Gattuso zittert vor nordirland: chiesa fällt aus, cambiaghi rast nach bergamo
Donnerstag, 20.45 Uhr, Gewiss-Stadion: Die Squadra Azzurra steht auf dem Abgrund. Gegen Nordirland droht das zweite WM-Debakel in Folge – und schon jetzt schlägt Gattuso zurück.

Chiesa raus, cambiaghi rein: die bombe fällt kurz vor schluss
Federico Chiesa, Juves Flügelrakete und emotionaler Leitwolf, wurde gestern Abend aus dem Quartier in Coverciano verwiesen. Knöchel verdickt, Sprint-Wert um 14 Prozent unter Soll – die Mediziner stempelten ihn nach dem finalen Check ab. Für Nicolò Cambiaghi, 22, Atalanta-Leihgabe und Serie-B-Torschützenkönig von 2023, heißt es: Koffer packen, nach Bergamo fahren, Traum wahrmachen. „Er kann zwischen den Linien Gas geben und trifft auch mit dem zweiten Kontakt“, sagte Gattuso in der Pressekonferenz, „genau das brauchen wir gegen einen Fünfer-Block.“
Die Zahlen sind gnadenlos: Seit 15 Pflichtspielen hat Italien nicht mehr über 90 Minuten gewonnen. Die letzte Niederlage gegen Nordirland datiert aus dem November 1957 – doch Statistik zählt nur, wenn der Kopf klar ist. Und der ist es nicht. Drei Tage nach dem 0:1 in Belfast schwirrt noch der Satz von Manager O’Neill durch den Katakomben-Gang: „Wir wissen, wie man Italiener ärgert.“
Gattuso kontert mit Zahlen, die keiner erwartet hatte. „Wir laufen 11,8 km mehr als im letzten November, aber nur 42 Prozent der Sprints enden vor dem Strafraum.“ Die Lösung: sofortiger Positionswechsel auf 3-4-2-1, Barella rutscht ins Zentrum, Pellegrini wird linksaußen zur zweiten Spitze. „Wir spielen nicht gegen Nordirland, wir spielen gegen die Uhr“, sagt der Coach und schlägt mit der flachen Hand auf das Pult.

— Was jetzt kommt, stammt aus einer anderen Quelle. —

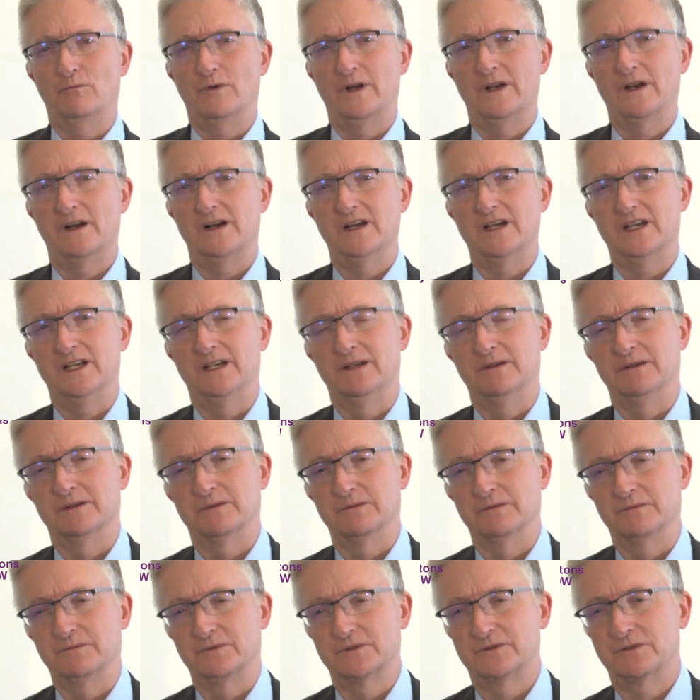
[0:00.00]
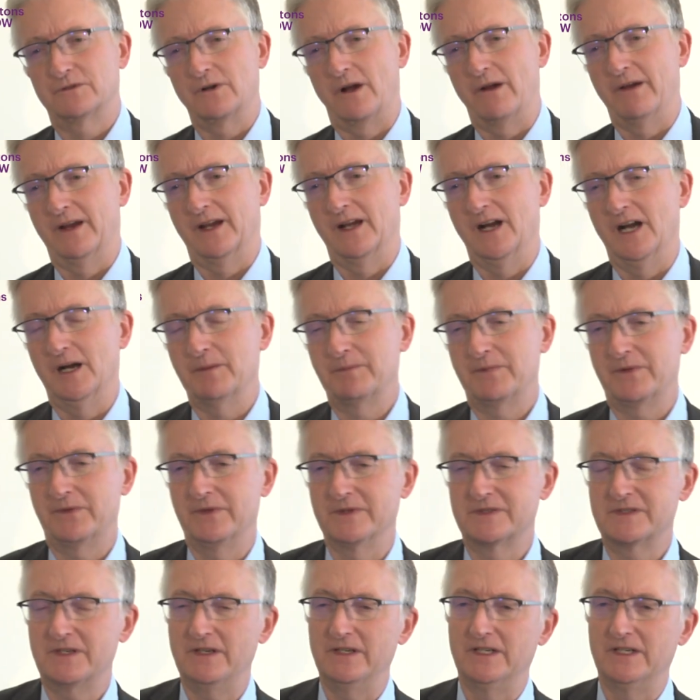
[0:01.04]
When I was growing up,
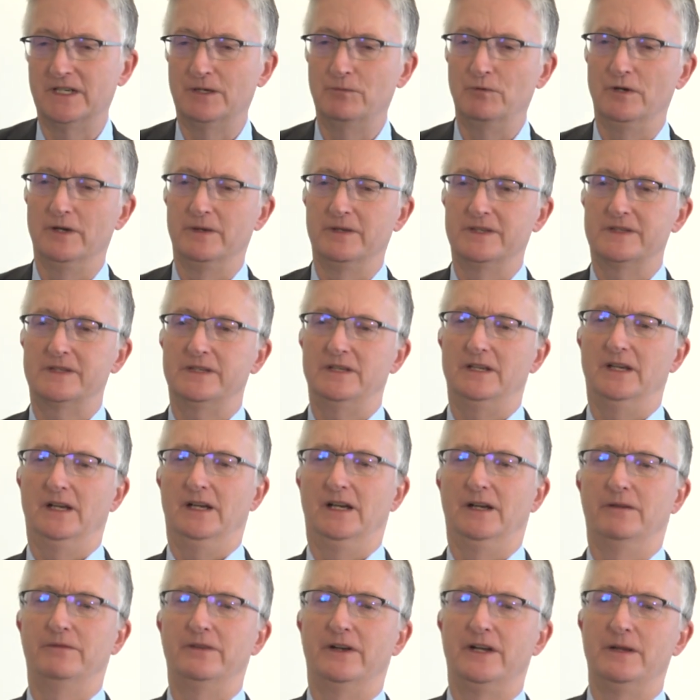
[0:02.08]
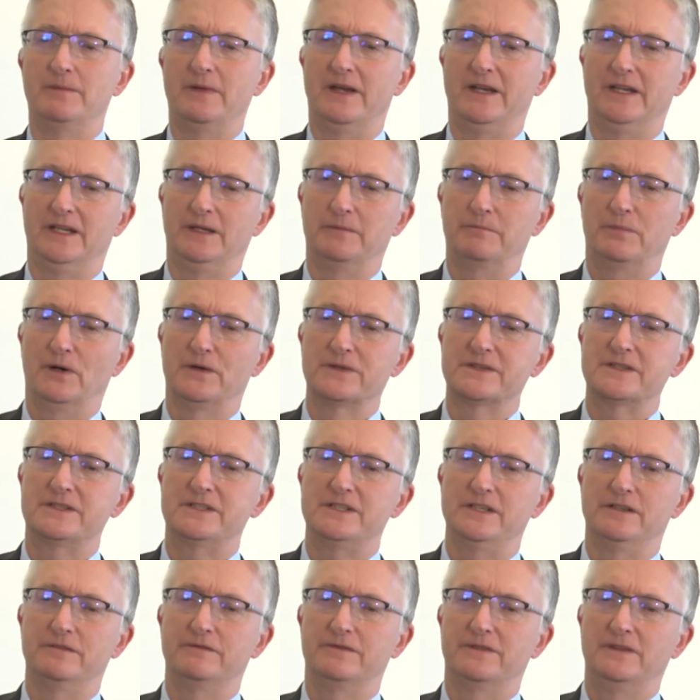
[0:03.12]
there certainly weren't very many
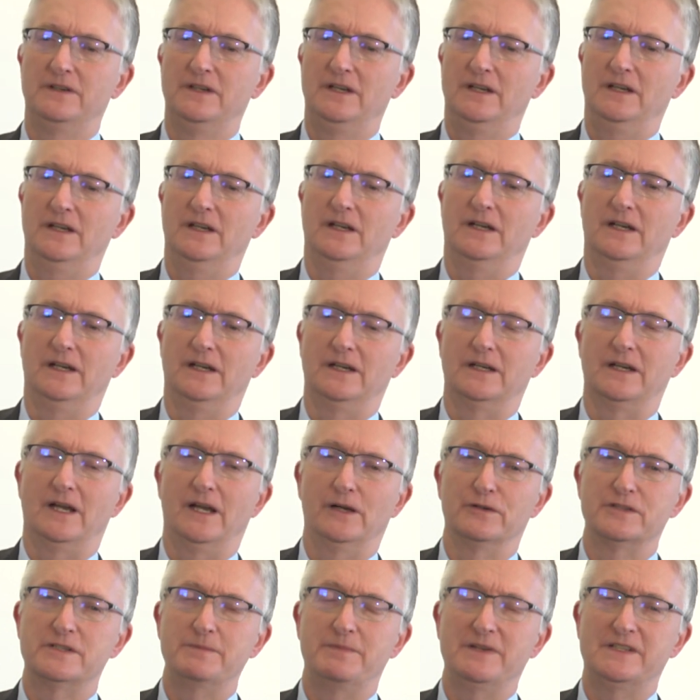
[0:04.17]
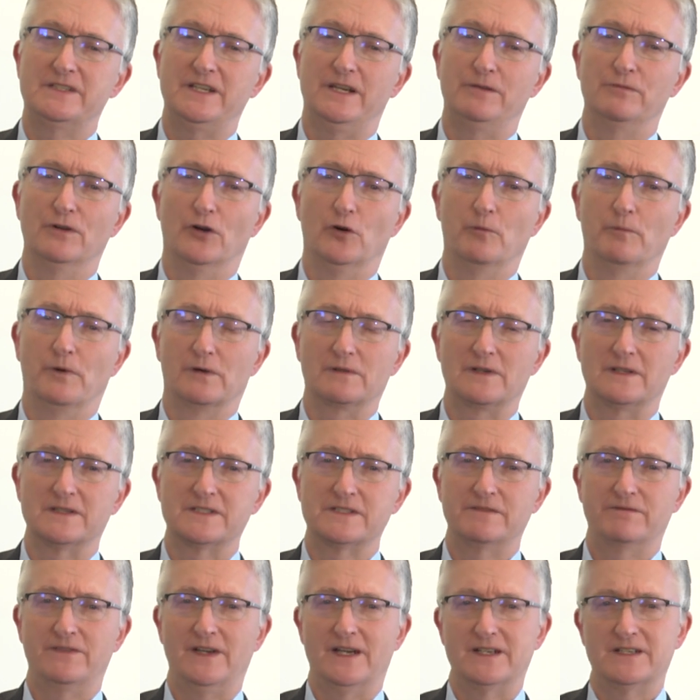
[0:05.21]
positive LGBT role
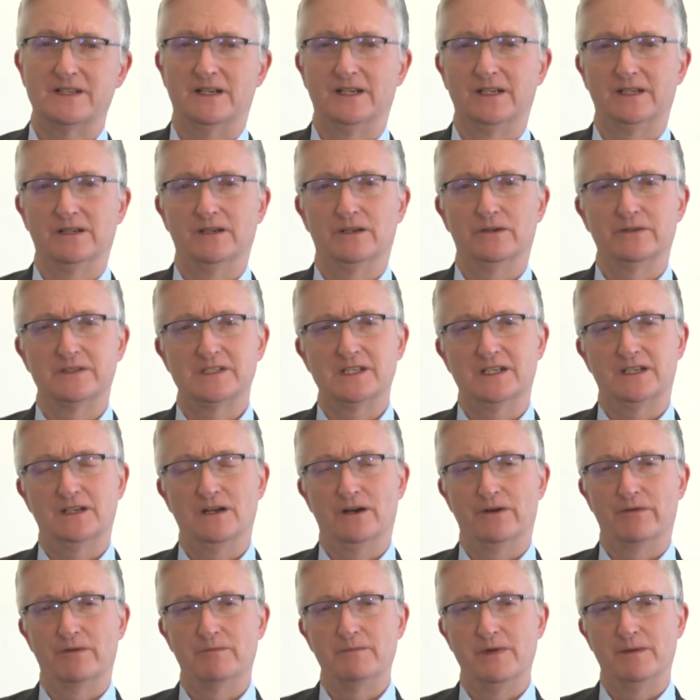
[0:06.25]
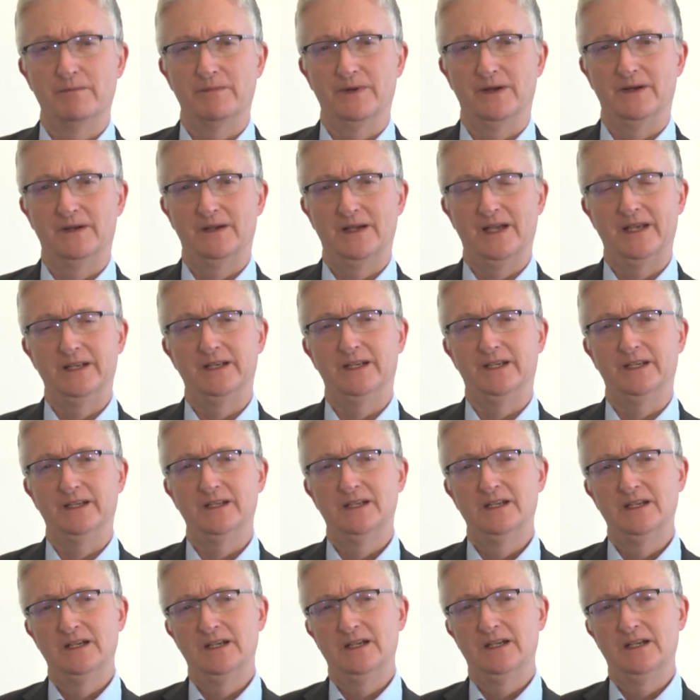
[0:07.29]
models. In fact, I honestly can't remember any.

Draußen vor der Arena hämmern schon die ersten Fans Sambarythmen auf Trommeln, doch innen herrscht Schweigen. Weil klar ist: Wer am Donnerstag scheitert, darf im März 2026 wieder von vorne beginnen – und vielleicht nie mehr die Musik der WM hören.
Die Gewiss-Böden sind frisch umgepflügt, der Regen soll bis Abend durchziehen. Perfekte Bedingungen für einen Kampf, der sich nicht mehr versteckt. 90 Minuten trennen Italien von der Final-Partie gegen Wales oder Bosnien. 90 Minuten trennen Gattuso vom ersten großen Feuer, seit er das Amt übernahm. Rom ruft. Die Kurve wird laut sein. Und wenn der Schiri pfeift, zählt nur noch, wer bereit ist, in den Schlamm zu springen.